Theres so many different routes in the nursing field. I'm hearing new things everyday. No idea what a PA is.. I'm going ot have to research further.

Physicians Assistant

I dont know about most nurses but I only want to be a nurse so I can become a CNM. I already have an AA and only needed 2 more semesters of pre reqs that were sciences I didnt take before, I also take summer courses. The bsn program I am applying for is 5 semesters including summer then I will be applying to frontier which is a 2 year program but they want you to have a year of nursing experience first. So you could get it done in 7 years maybe a little less in an accelerated program or taking summer courses.

PA = Physician Assistant. They are medical providers who work in collaboration with physicians. The requirement for PA school usually include an undergraduate degree (bachelors of science), health care experience taking direct care of patients (2000 hours - EMT, CNA, ED tech, MA would work), prereqs such as organic chem, biochem, physics, statistics, anatomy & physiology, microbiology, psychology, and medical terminology, GRE, volunteering, and shadowing experience. Their curriculum is very similar to med school, but condensed - 2 years instead of 4. They complete around 2000+ clinical hours in specialties like surgery, emergency, family practice, OB GYN, Peds, and Psych. Their salaries and job opportunities are basically the same as NPs following graduation.

Also, the timeline for ADN - BSN - NP could be something like this:

ADN: two years once you complete prereqs. Take BSN prereqs during the summer and jan-term if needed (chemistry, nutrition, statistics).
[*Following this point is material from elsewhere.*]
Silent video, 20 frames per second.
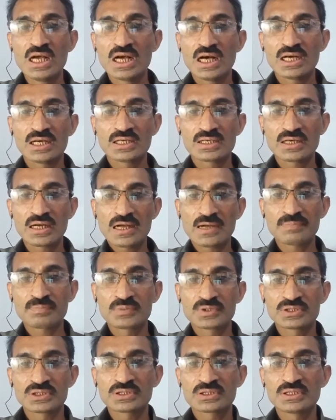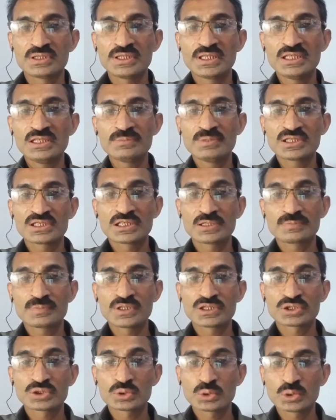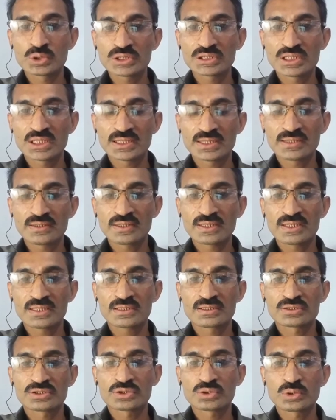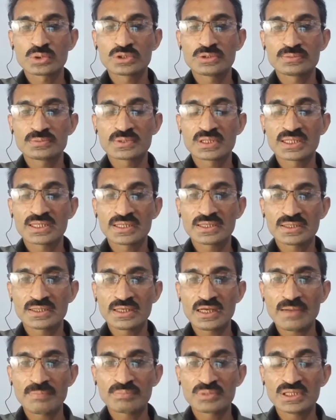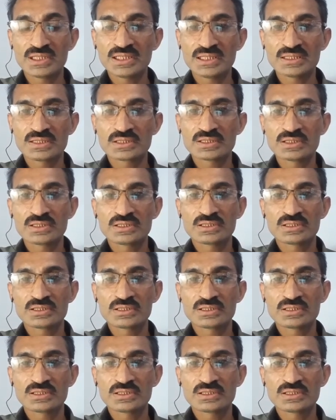अगर आप डेली बेसिस पे स्टोरी करेंगे स्टोरी करेंगे अपडेट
Graduate ADN program, pass NCLEX, start working as an RN in whatever specialty that would prepare you for the type of NP you want to be: WHNP or CNM (OB/L&D), ACNP (ICU or ED), FNP (med-surg, ED, LTC), PNP (peds, of course), Psych NP (well, psych), NNP (NICU).
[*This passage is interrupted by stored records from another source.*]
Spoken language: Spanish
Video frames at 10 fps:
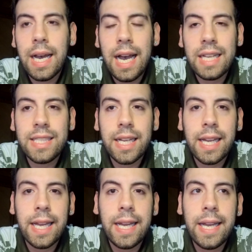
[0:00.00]
Así
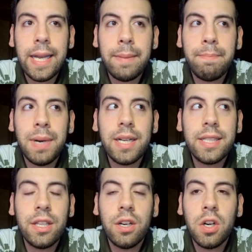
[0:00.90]
que
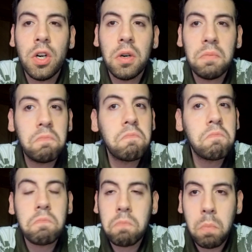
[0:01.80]
partido
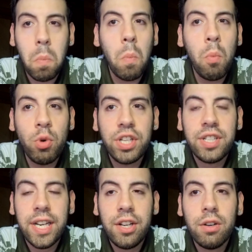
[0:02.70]
muy
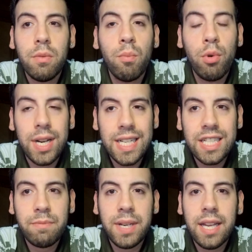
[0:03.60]
serio, buenas
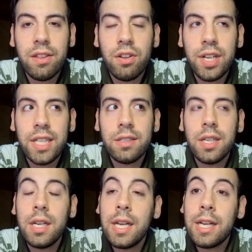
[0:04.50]
aspiraciones.
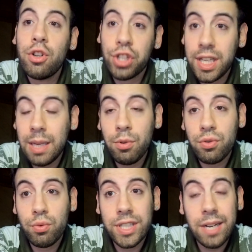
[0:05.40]
Nos
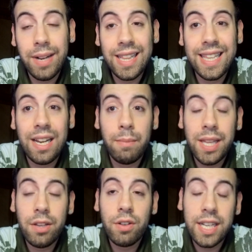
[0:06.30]
quitamos un rival del
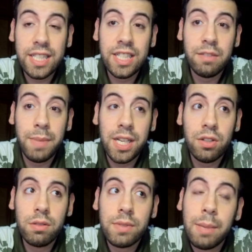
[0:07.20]
medio, que es el
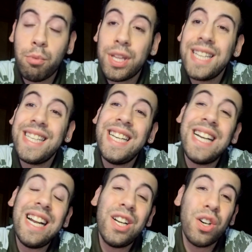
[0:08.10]
español, que podía tener
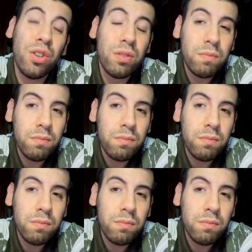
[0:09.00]
algo,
BSN: 1 - 1.5 years if completed full time. Work during this time to get experience for NP school. Complete any prereqs for NP school during the time as well (GRE, any certifications, shadowing).
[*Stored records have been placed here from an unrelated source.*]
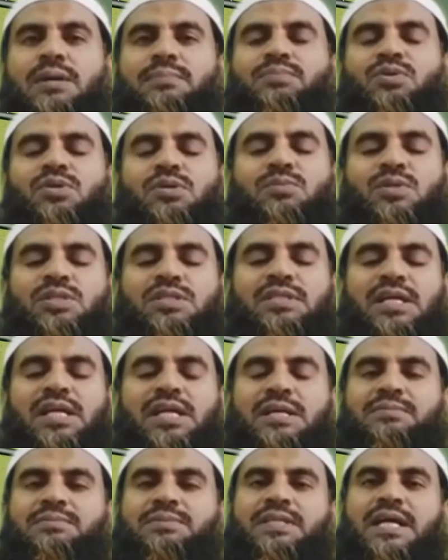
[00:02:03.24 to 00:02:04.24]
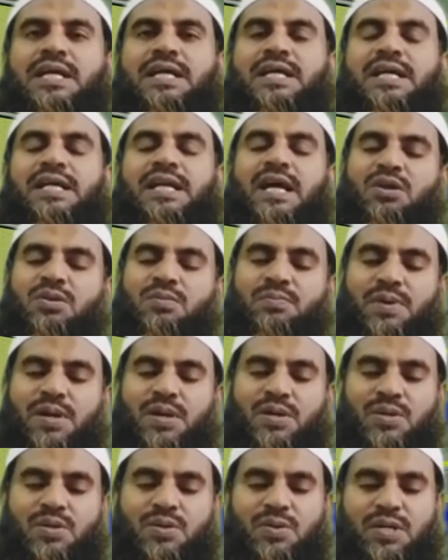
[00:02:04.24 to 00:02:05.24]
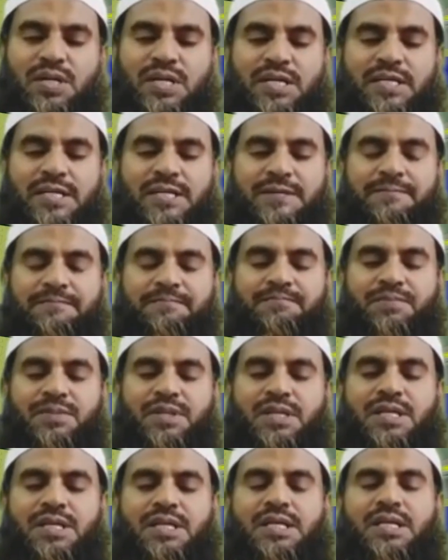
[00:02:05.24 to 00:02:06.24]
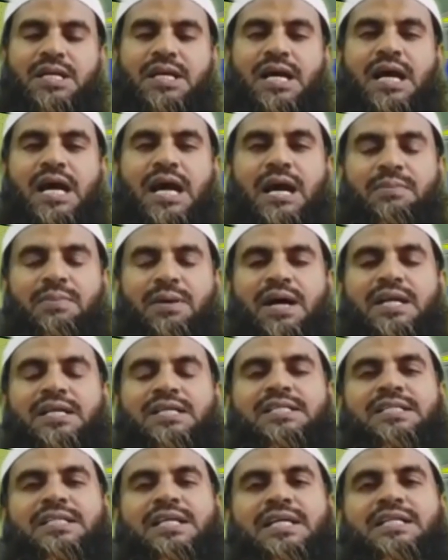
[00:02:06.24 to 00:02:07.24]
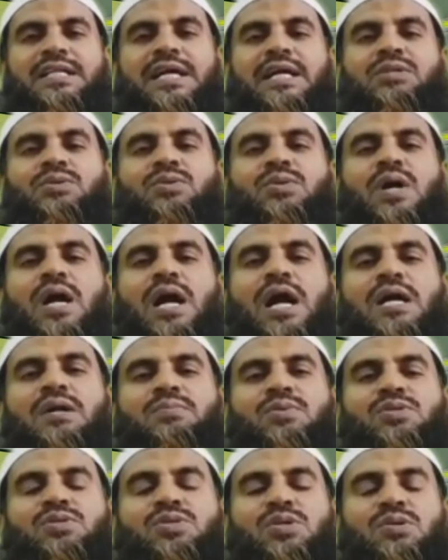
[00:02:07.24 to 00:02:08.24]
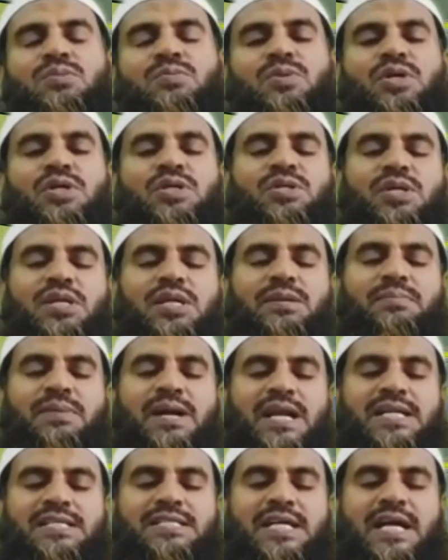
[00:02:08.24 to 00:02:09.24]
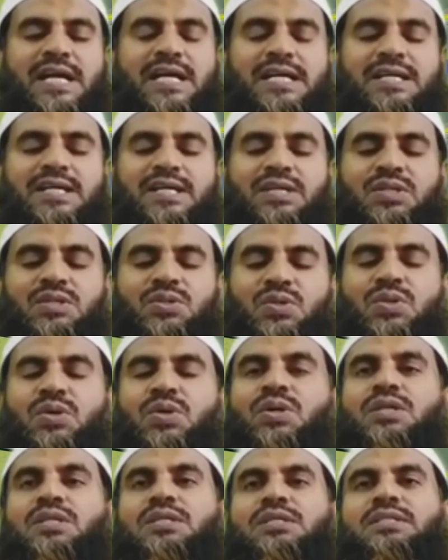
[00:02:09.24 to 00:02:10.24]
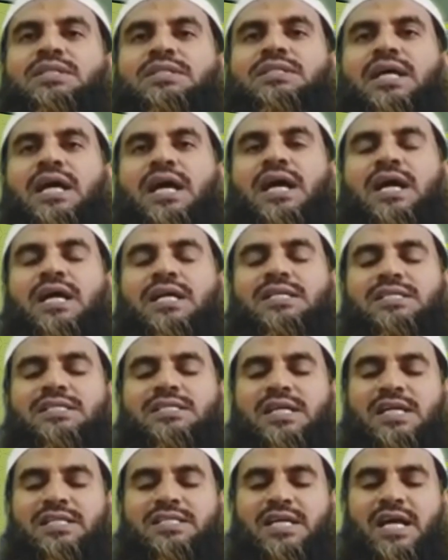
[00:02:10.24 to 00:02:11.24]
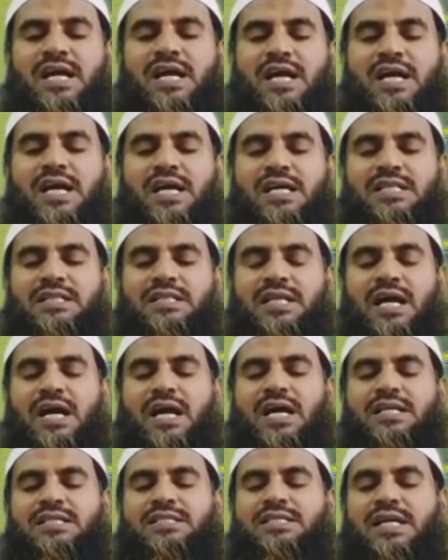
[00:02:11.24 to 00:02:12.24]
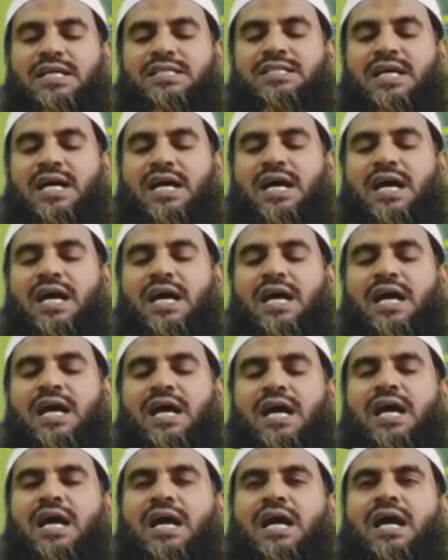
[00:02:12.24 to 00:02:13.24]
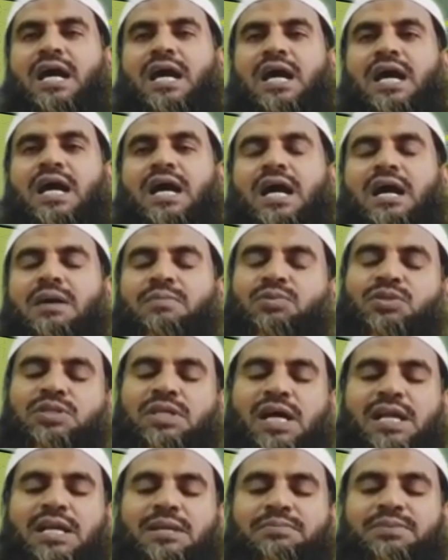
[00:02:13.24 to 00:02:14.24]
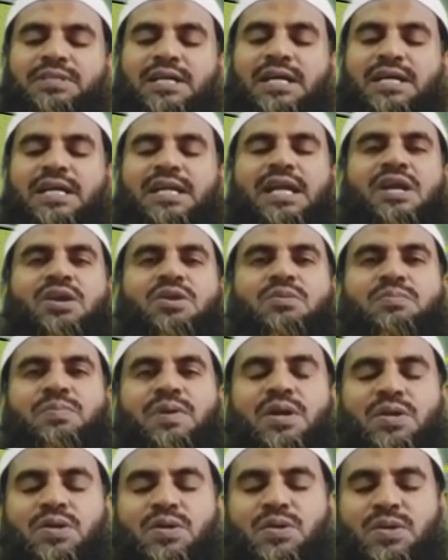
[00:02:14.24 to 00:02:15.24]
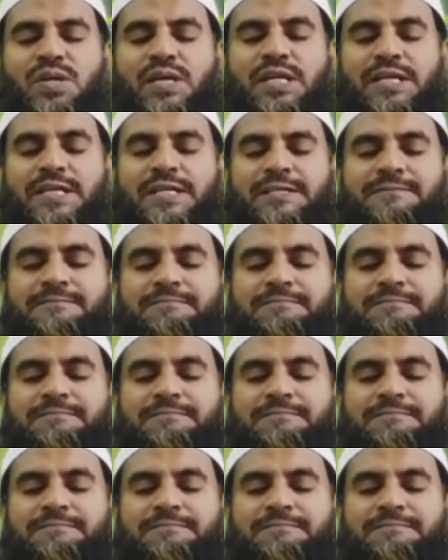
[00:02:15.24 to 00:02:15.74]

আব্দুল মুক্তালেব তাকে লালন পালন করেন আবার সেই দাদু আট বছর বয়স হলে মারা যায় তখন তার চাচা তার চাচা আবু তালেব তাকে লালন পালন করেন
MSN/NP: generally 2 years full time. If you wanted to work and do part-time, generally will be 3 years.

So once you get accepted into a program, 5-6 years if you go without stopping. From the point you are now, probably 6-7 years including pre-reqs. Hope this helps! PA school would be 2-3 years once you have all the requirements met (I see you are an EMT, which is great experience for PA school). Best of luck!

Not to hijack the thread..but could someone more knowledgeable than myself comment on how difficult it is to go from RN to MSN (FNP)? Say you had an undergrad degree, did an associates--would they look at all your work completed (CC and undergrad degree) and average it together for a cumulative GPA?